By Christopher Cervantes, RFP

On March 12, the Philippine Stock Exchange index (PSEi) plummeted by 10.33 percent to 5,697.13. This triggered a circuit breaker, or a 15-minute trading halt, after which the bourse closed the day at 5,736.27 — its worst level since 2012. The next day — Friday the 13th — the index plunged by 10.43 percent to 5,138.04 in early trading, triggering another circuit breaker. But the PSEi ended rising by 1 percent to 5,793.94 after investors positively reacted to reports that the Government Service Insurance System and the Social Security System were urged to purchase more shares.
It’s understandable why investors here and overseas were so rattled then. The coronavirus disease 2019 (Covid-19) pandemic forced many countries to go under lockdown. Many industries are profoundly affected by this — travel and tourism, aviation and retail, among others. Many employers have reduced their business hours or implemented work-from-home schemes for their employees.
A market situation like this can be horrific for any investor. This is why a lot of social media posts on the timeless wisdom of Warren Buffet are going around. He famously said: “Be greedy when others are fearful.”
In a time like this, it’s a good idea to follow certain steps to avoid a complete disaster. Like any disaster, you should follow a drill, like an earthquake drill. We should prepare ourselves for calamities we don’t know when would happen. A market fall somehow offers some signs of what is about to happen, but most investors often ignore them.
So what does one do when the market becomes a “bear market”? Like most disasters, the wise thing to do is not be reactive, but responsive. Being reactive indicates short-term thinking, while being responsive allows you to step back, recalculate and control the damage. Stay calm, which is what we are often told in any drill. Fear and greed are the investor’s worst enemies.
Don’t sell an investment in a panic. We have seen this in many market crashes. When the market bottomed in 2008, investors who bought sound companies and did not sell any of their holdings saw their invested money increase in value tremendously.
This goes to show that you don’t need a recession to destroy your wealth. You only need to be in the wrong place at the wrong time, relying on the “wisdom” of the crowd chasing investments it doesn’t know anything about. With a market dropping like a stone, no one seems to realize that nothing goes up in a straight line.
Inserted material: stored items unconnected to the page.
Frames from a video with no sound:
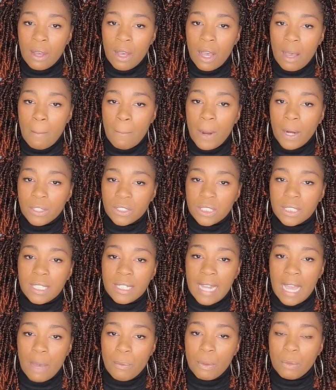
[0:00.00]
a person that
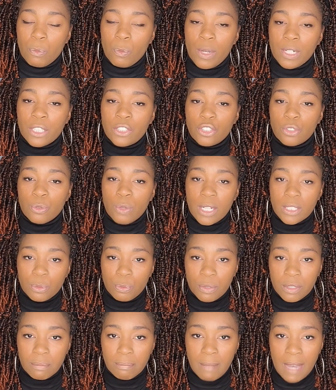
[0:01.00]
I would want to trust
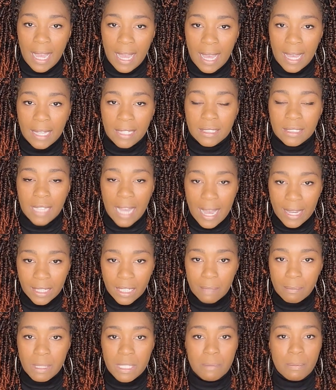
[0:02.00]
with my
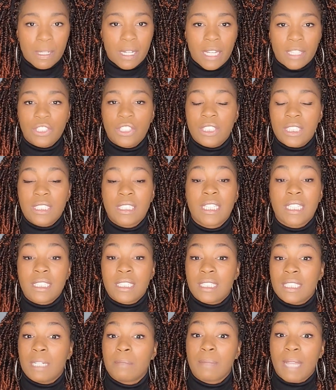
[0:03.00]
documents, because she just didn't
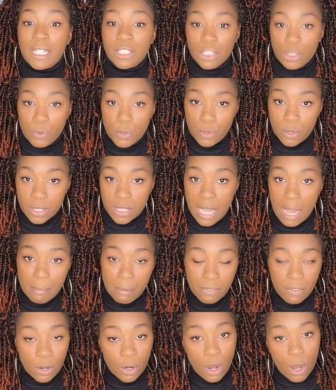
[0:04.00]
seem like she was on top
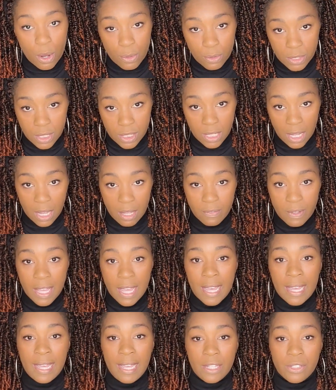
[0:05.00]
of her own stuff.
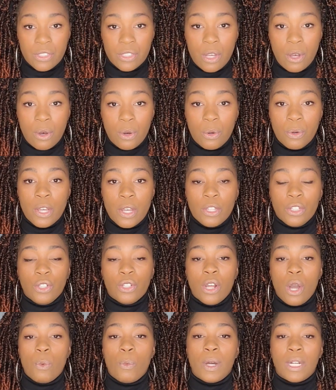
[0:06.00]
And so you
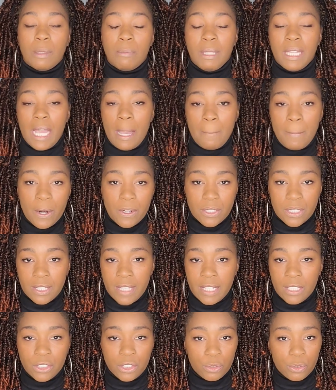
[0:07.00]
don't want to be that person
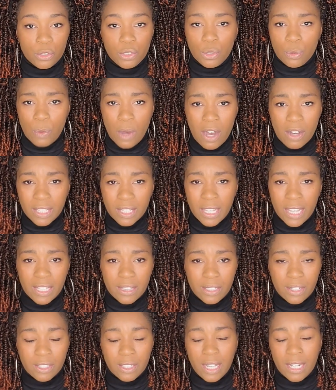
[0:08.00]
that as soon as you walk in,
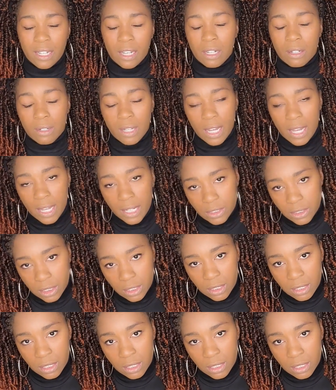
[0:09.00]
they're like, oh gosh,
That’s why in the seminar I conduct every month, it is prudent to protect your money. Understanding the “anatomy” of money (making, growing, protecting and distributing) is half of winning the battle in wealth-building.
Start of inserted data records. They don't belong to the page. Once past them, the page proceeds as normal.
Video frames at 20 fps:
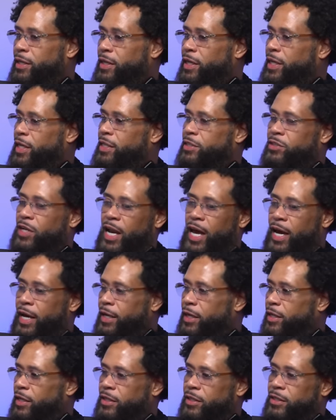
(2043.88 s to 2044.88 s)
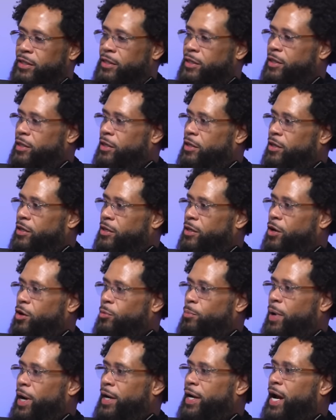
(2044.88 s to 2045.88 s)
he's like oh
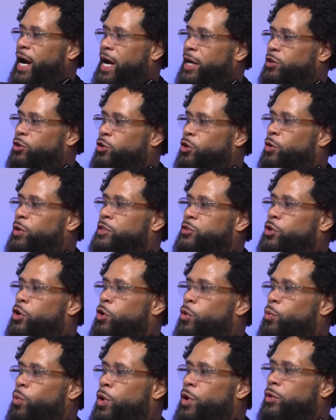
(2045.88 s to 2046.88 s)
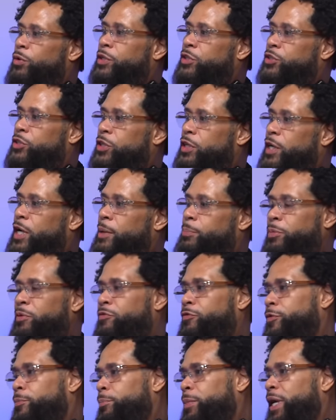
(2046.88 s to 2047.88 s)
my god you know his whole world is shook up and
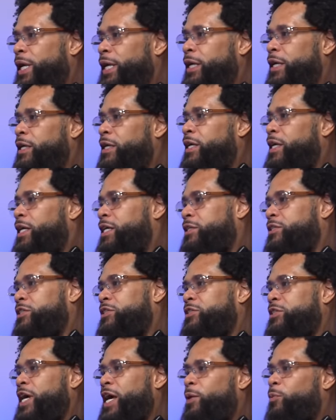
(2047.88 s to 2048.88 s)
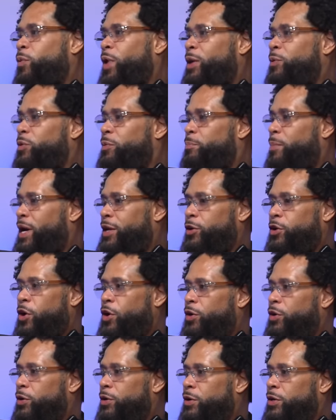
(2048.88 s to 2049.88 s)
for me it's the same way with my
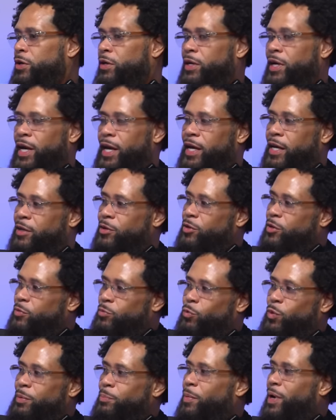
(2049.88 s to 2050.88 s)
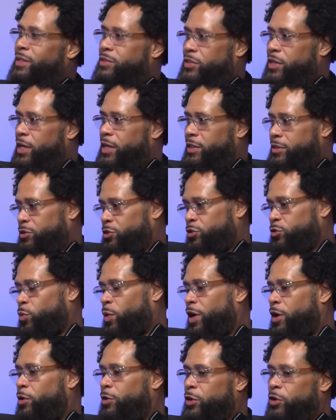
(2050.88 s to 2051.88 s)
daughter and with my sons as
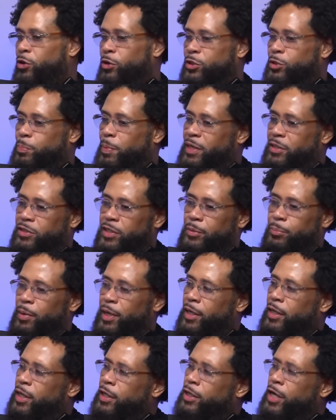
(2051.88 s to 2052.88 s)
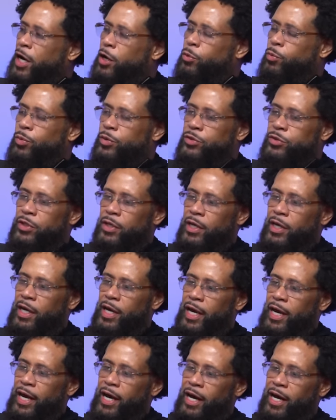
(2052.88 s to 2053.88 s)
well, you know, especially being the young ones.
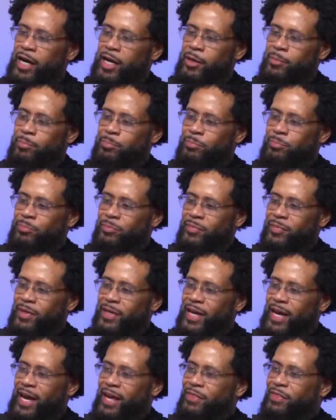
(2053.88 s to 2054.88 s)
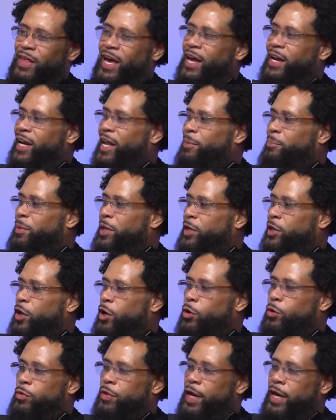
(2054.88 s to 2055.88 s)
Um, and that let me
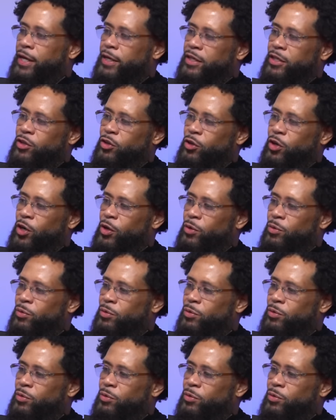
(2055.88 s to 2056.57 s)
know that, you know,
The good news is that there are more investment opportunities available now than in years past in times like this. Numerous investment houses and mutual funds ofer index funds.
Even insurance companies are now also doing the same for you to take advantage of market growth. But to take advantage of any recession, you need to be not only on the offensive, but also on the defensive.
In most financial planning seminars, books and shows, the importance of having an emergency fund is always emphasized. The question is: How much liquidity do you have? If you have enough, then congratulations, for you have the option on what to do with it. One crucial strategy in wealth-building is always having cash, because when there is blood on the street, the market will go down. Assets will become cheaper. You need cash to grab the best opportunity.
Your insurance agent is always banging on your door, trying to sell you medical insurance. Now that we have a health crisis, are you in a position to protect yourself against this pandemic?